A sa sortie, François Bayrou s’est dit «bouleversé». Il a fait part de son soutien aux victimes avant d’annoncer «des décisions qui vont dans le sens de ce soutien». Dans la tourmente depuis les révélations de Mediapart, l’accusant d’avoir menti pour couvrir les violences physiques et sexuelles infligées aux élèves de l’établissement béarnais, le chef du gouvernement avait déjà échangé au téléphone mercredi avec Alain Esquerre. Celui-ci lui reprochait de «n’avoir pas eu un mot» pour les victimes depuis le début de l’affaire en 1996. Le porte-parole avait demandé d’«allouer davantage de moyens au parquet de Pau» pour cette affaire, et de faire des violences sexuelles «une priorité nationale».

Depuis, la liste des revendications s’est allongée et le Premier ministre semble avoir accédé à toutes ces demandes. Des inspections aléatoires dans les établissements privés avec des internats seront notamment organisées. Annonce essentielle et très attendue par les victimes. François Bayrou a affirmé qu’il allait demander au ministère de la Justice «des magistrats supplémentaires» pour «aller au bout» du travail d’enquête réalisé par le parquet de Pau. Souffrant d’un manque d’effectifs, le procureur et ses équipes doivent enquêter sur plus de 112 plaintes dans cette affaire tentaculaire qui couvrent des faits s’étalant entre les années 1970 et les années 2000. Ces deux nouveaux magistrats devraient permettre au parquet de statuer plus rapidement sur la prescription des plaintes et d’ouvrir une information judiciaire pour celles non prescrites.

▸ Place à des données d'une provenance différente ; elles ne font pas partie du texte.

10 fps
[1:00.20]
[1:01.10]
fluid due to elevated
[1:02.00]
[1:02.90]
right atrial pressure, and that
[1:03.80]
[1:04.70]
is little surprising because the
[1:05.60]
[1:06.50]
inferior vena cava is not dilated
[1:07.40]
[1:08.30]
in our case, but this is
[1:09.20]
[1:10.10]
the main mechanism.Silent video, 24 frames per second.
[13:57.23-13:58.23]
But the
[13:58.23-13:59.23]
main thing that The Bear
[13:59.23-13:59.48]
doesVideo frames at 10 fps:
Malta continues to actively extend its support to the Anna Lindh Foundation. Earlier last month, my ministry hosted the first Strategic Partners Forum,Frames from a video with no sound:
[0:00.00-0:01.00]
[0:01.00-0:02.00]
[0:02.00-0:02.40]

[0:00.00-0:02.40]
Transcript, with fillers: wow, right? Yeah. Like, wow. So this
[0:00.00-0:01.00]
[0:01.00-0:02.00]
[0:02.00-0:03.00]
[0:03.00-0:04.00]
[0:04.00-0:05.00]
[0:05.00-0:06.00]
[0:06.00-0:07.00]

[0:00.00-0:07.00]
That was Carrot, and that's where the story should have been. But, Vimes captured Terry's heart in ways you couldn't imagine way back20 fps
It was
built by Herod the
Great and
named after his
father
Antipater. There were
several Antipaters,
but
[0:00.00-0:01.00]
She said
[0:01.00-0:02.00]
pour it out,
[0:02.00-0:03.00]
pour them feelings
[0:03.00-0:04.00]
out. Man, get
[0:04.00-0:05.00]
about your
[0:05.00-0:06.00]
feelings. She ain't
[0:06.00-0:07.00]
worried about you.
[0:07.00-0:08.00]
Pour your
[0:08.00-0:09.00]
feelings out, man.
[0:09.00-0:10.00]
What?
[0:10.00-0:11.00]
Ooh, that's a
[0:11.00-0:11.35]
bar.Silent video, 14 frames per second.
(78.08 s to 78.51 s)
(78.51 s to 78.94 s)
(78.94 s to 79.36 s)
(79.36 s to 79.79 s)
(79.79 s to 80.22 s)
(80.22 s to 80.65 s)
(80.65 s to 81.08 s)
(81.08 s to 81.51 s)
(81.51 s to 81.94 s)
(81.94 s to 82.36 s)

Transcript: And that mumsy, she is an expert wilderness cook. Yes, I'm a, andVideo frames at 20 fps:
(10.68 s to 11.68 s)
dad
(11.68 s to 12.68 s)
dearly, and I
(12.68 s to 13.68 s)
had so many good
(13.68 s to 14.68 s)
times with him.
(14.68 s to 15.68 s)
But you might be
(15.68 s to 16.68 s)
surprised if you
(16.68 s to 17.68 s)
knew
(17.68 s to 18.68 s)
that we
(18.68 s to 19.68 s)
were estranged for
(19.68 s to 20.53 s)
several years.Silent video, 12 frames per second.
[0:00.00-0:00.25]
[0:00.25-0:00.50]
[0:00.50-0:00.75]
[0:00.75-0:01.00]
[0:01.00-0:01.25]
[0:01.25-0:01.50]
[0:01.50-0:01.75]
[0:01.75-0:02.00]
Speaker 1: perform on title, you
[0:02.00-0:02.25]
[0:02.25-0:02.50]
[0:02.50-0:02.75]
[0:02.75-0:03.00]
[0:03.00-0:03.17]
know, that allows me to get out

Maître Thierry Sagardoytho, avocat de la première victime ayant déposé plainte pour viol en 1998, le rappelle, «la justice ne pourra pas accueillir tout le monde et il y aura malheureusement des déçus».

Le début d’un nouveau chapitre

Conscient d’être dans ce cas, Olivier a interpellé le Premier ministre sur un autre problème. De nombreuses victimes abusées par des religieux pourraient être indemnisées via le dispositif de réparation mis en place par l’Eglise catholique, contrairement aux personnes ayant subi des violences de la part du personnel laïc, comme lui. «Il faut examiner les moyens d’élargir la responsabilité non seulement aux religieux, mais aux laïcs qui dépendent de ces institutions», a déclaré à la presse le Premier ministre, sans détailler de mesures spécifiques mais en proposant aux volontaires de rencontrer Jean-Marc Sauvé, qui a enquêté sur les violences sexuelles dans l’Eglise. «On va travailler ensemble», anticipe Pascal Gélie, qui espère que cette journée «marque le début d’un nouveau chapitre».

Amer, Eric (qui n’a pas souhaité donner son nom), ancien élève de l’établissement et victime, préfère garder une certaine distance. Gardant «l’intime conviction» que François Bayrou a menti devant l’Assemblée pour couvrir l’établissement, il a suivi la conférence de presse à la télévision et dit attendre que les annonces soient mises en pratique avant de se réjouir. Il craint qu’elles ne soient que «de simples promesses d’un politique».

«Si Bayrou n’était pas béarnais, pas maire de Pau et pas Premier ministre, on n’aurait jamais eu une telle couverture médiatique, résume Olivier. Ça nous ouvre des portes que jamais, nous n’aurions espéré voir ouvertes.» Pascal Gélie, lui, garde espoir : «Les ténèbres de Bétharram sont maintenant dans la lumière. Tous ceux qui sont coupables et encore vivants vont devoir rendre des comptes.»

Mise à jour : samedi soir avec les réactions de victimes.